▸ Task directions
Please, could you print all the lines below exactly, leaving out the pictures?

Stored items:
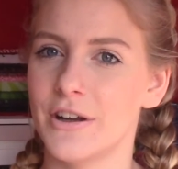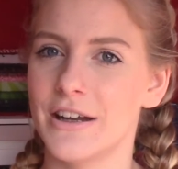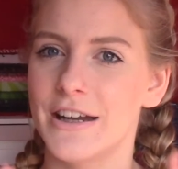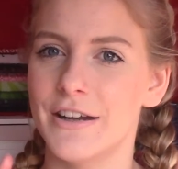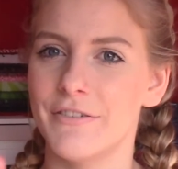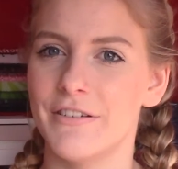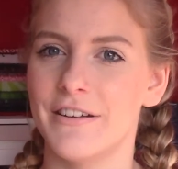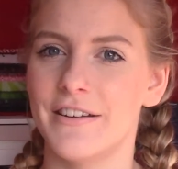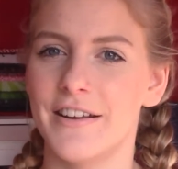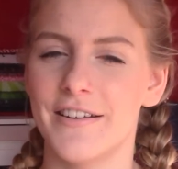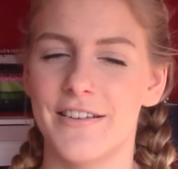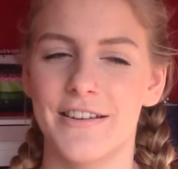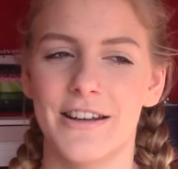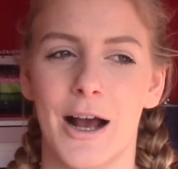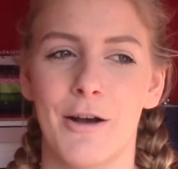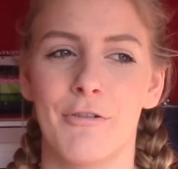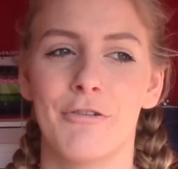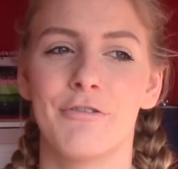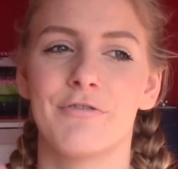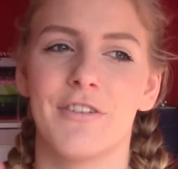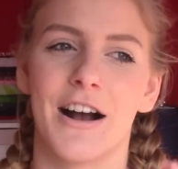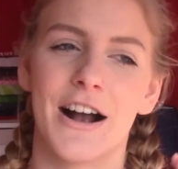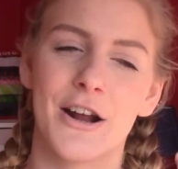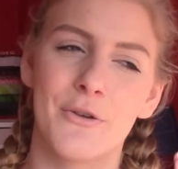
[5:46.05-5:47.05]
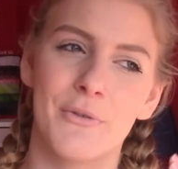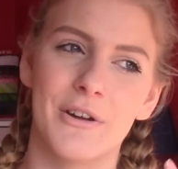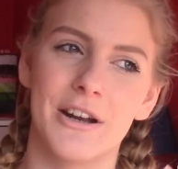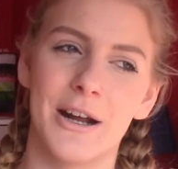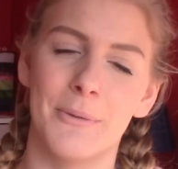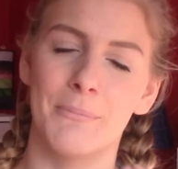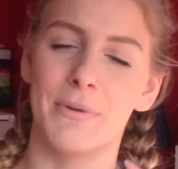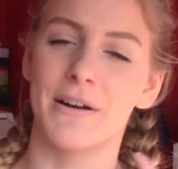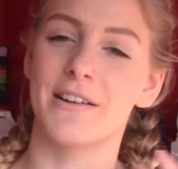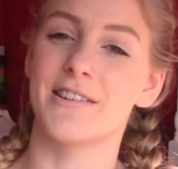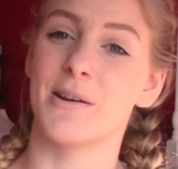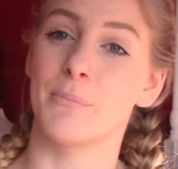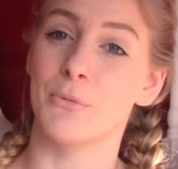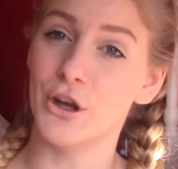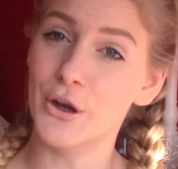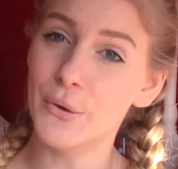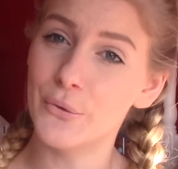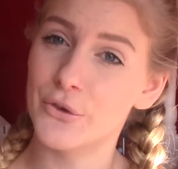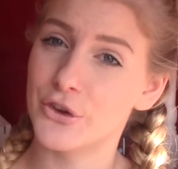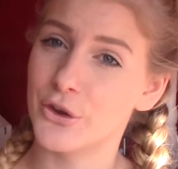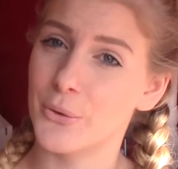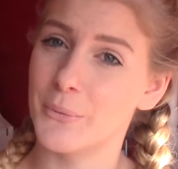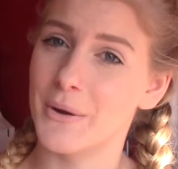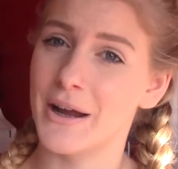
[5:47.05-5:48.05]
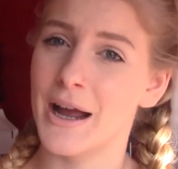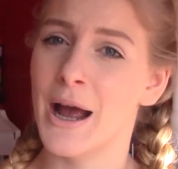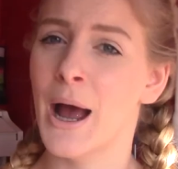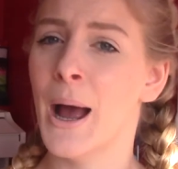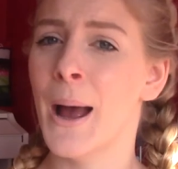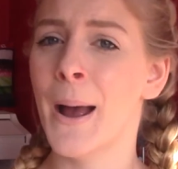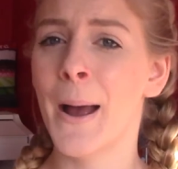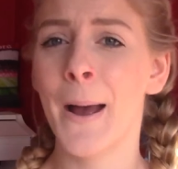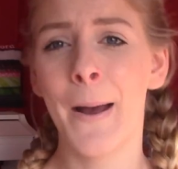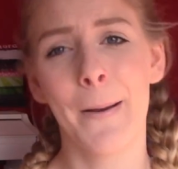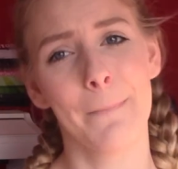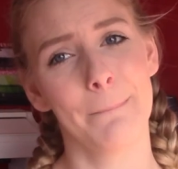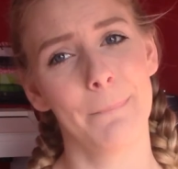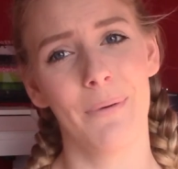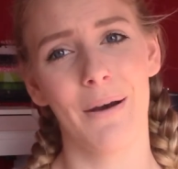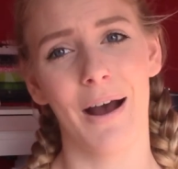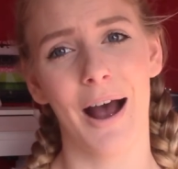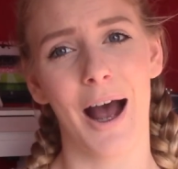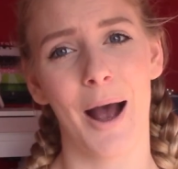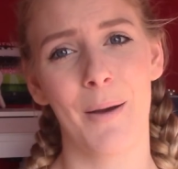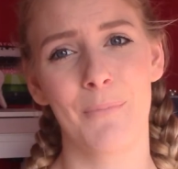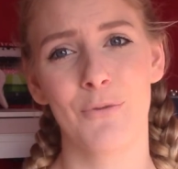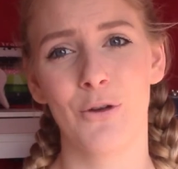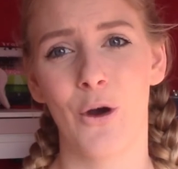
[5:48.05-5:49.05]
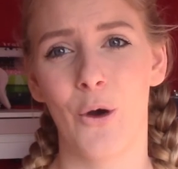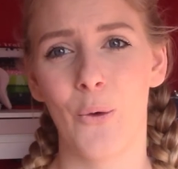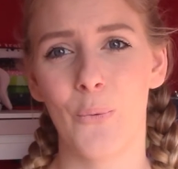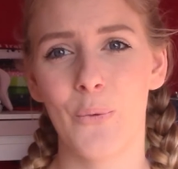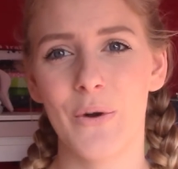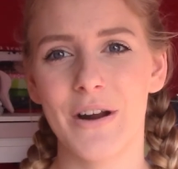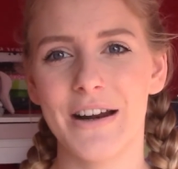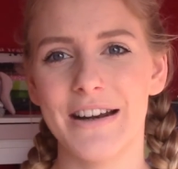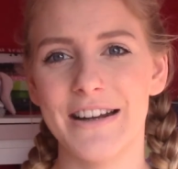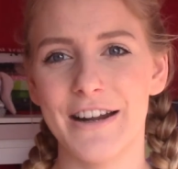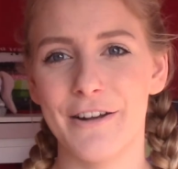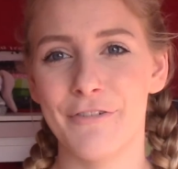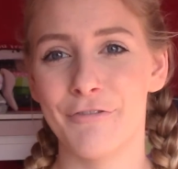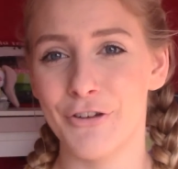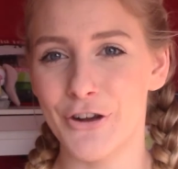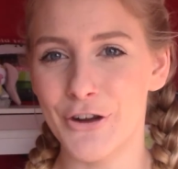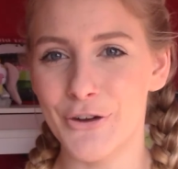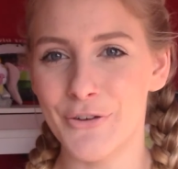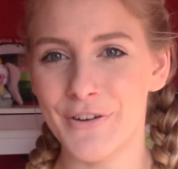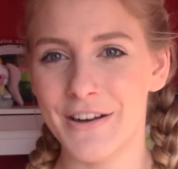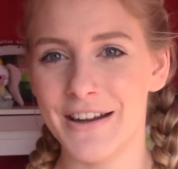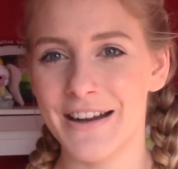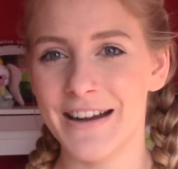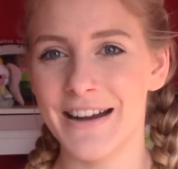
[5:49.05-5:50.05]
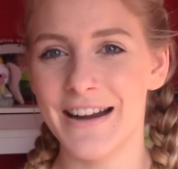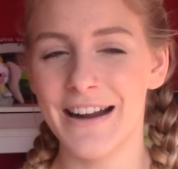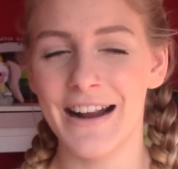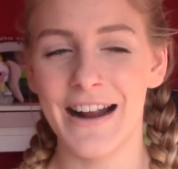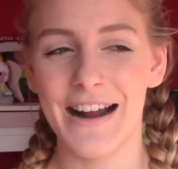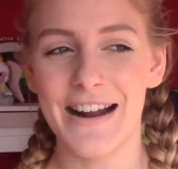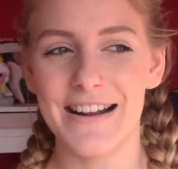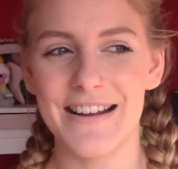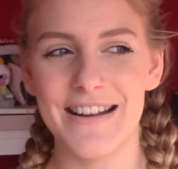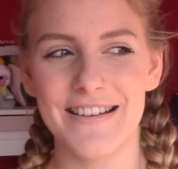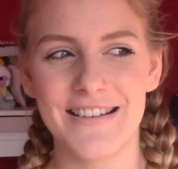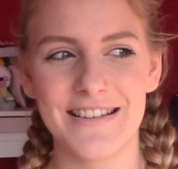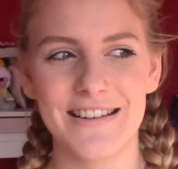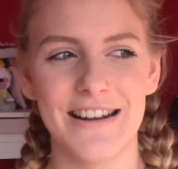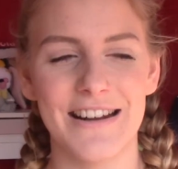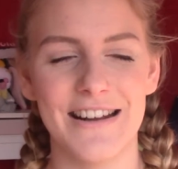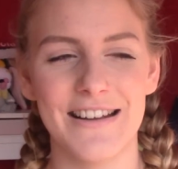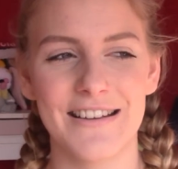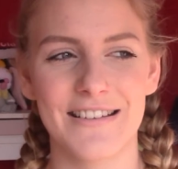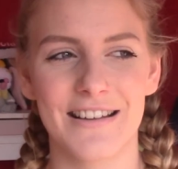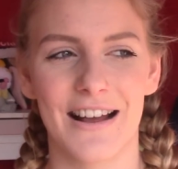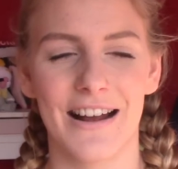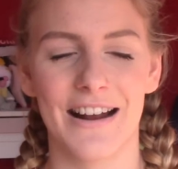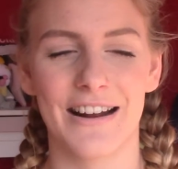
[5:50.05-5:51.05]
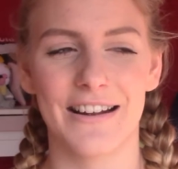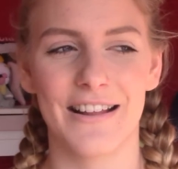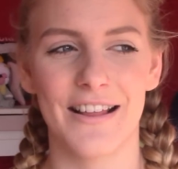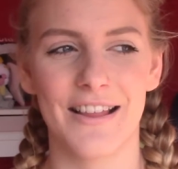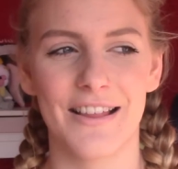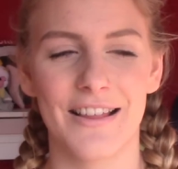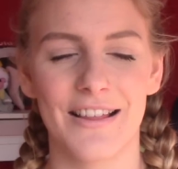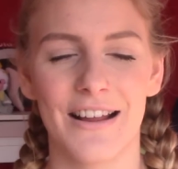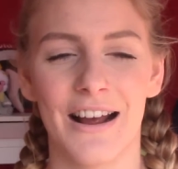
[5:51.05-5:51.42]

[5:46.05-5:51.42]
Even in Disney I'm fine with it because I'm used to it, but I'm not really a foodie. In Disney it's like this,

▸ Answer section
[5:46.05-5:47.05]
[5:47.05-5:48.05]
[5:48.05-5:49.05]
[5:49.05-5:50.05]
[5:50.05-5:51.05]
[5:51.05-5:51.42]

[5:46.05-5:51.42]
Even in Disney I'm fine with it because I'm used to it, but I'm not really a foodie. In Disney it's like this,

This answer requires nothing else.